▶ [YOUR ASSIGNMENT]: Below are records; extract exactly the lines from the one with "[2.08-3.12s]" through the final line, including both, but drop the pictures.

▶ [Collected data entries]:
● ● ● ●

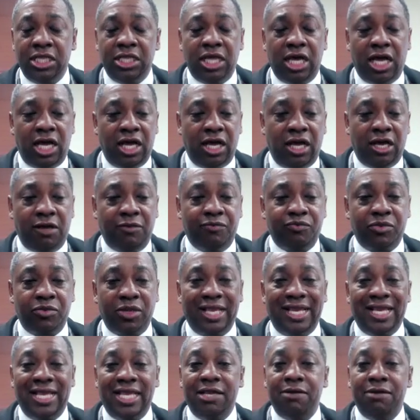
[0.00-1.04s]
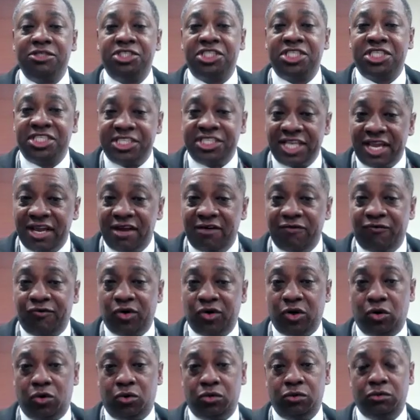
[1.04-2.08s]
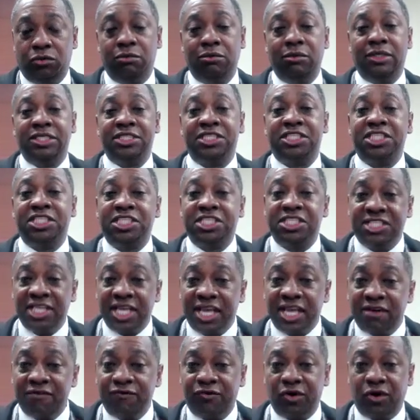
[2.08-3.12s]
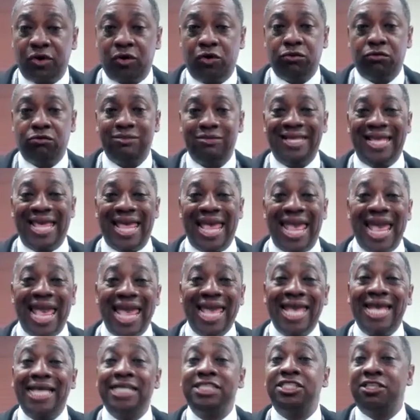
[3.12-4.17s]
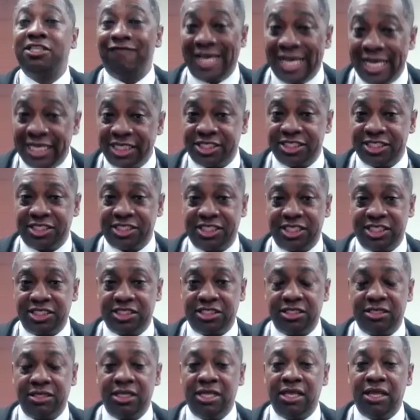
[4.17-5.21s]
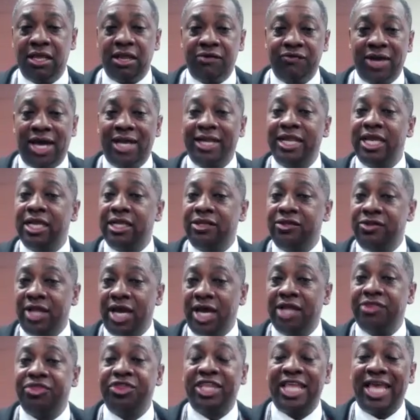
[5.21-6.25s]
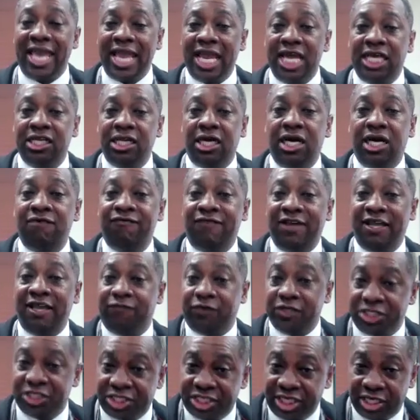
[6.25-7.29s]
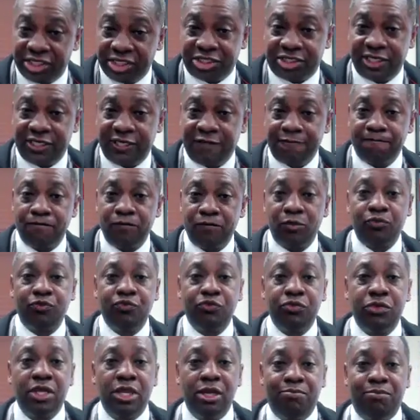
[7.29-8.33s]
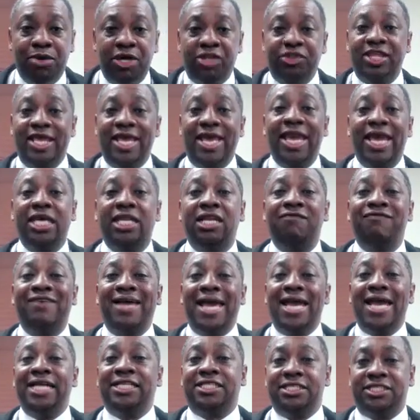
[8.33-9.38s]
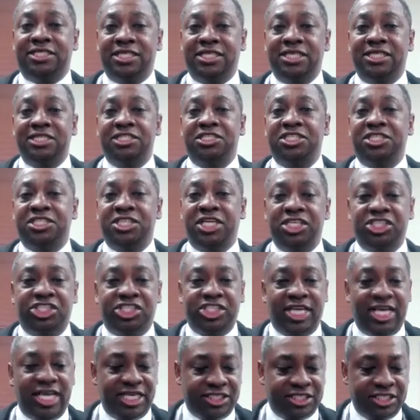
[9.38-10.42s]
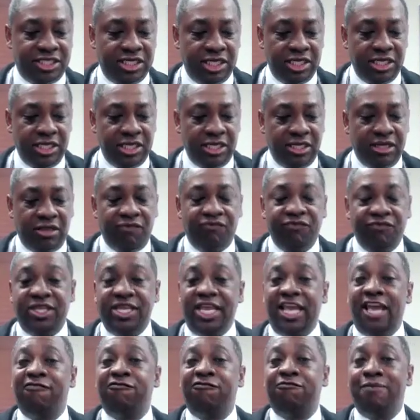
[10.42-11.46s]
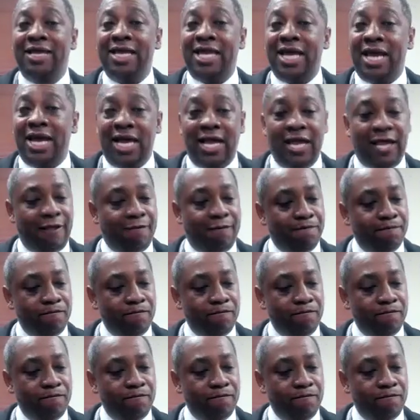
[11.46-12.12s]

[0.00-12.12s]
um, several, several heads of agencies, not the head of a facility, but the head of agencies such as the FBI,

● ● ● ●

▶ [ANSWER BELOW]:
[2.08-3.12s]
[3.12-4.17s]
[4.17-5.21s]
[5.21-6.25s]
[6.25-7.29s]
[7.29-8.33s]
[8.33-9.38s]
[9.38-10.42s]
[10.42-11.46s]
[11.46-12.12s]

[0.00-12.12s]
um, several, several heads of agencies, not the head of a facility, but the head of agencies such as the FBI,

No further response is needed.